=== AVAILABLE DATA ===

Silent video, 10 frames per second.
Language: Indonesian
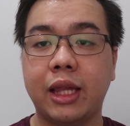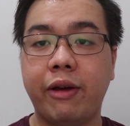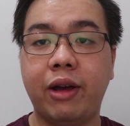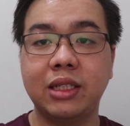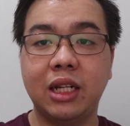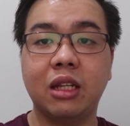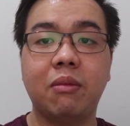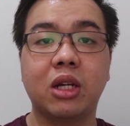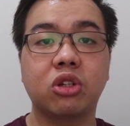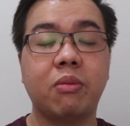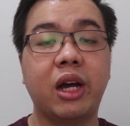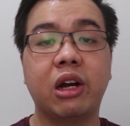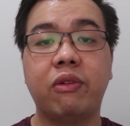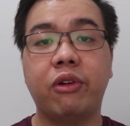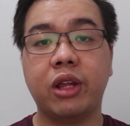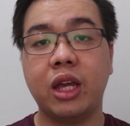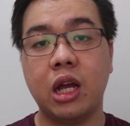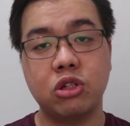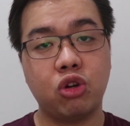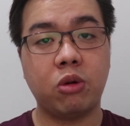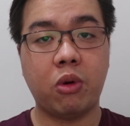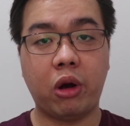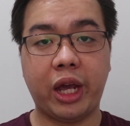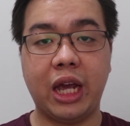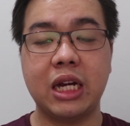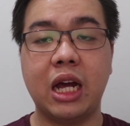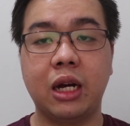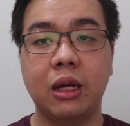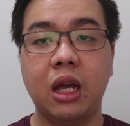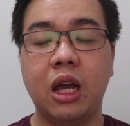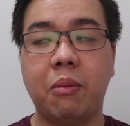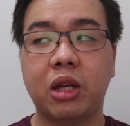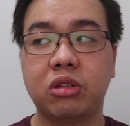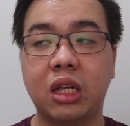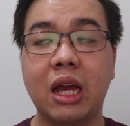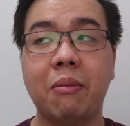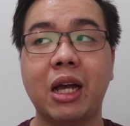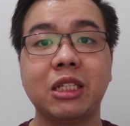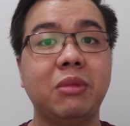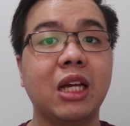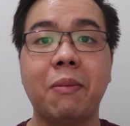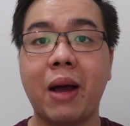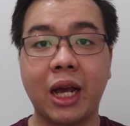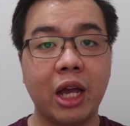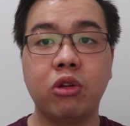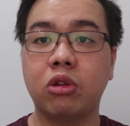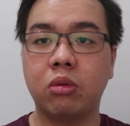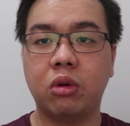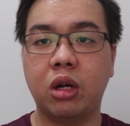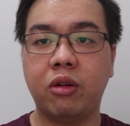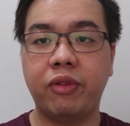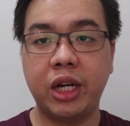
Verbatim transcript: TWS ini termasuk mikrofonnya yang cukup oke okay, dan maksudnya masih bisa dipakai untuk uh,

===

__TASK ITEM__
Print all the lines above again exactly, without any pictures.

__WORKED SOLUTION__
Silent video, 10 frames per second.
Language: Indonesian
Verbatim transcript: TWS ini termasuk mikrofonnya yang cukup oke okay, dan maksudnya masih bisa dipakai untuk uh,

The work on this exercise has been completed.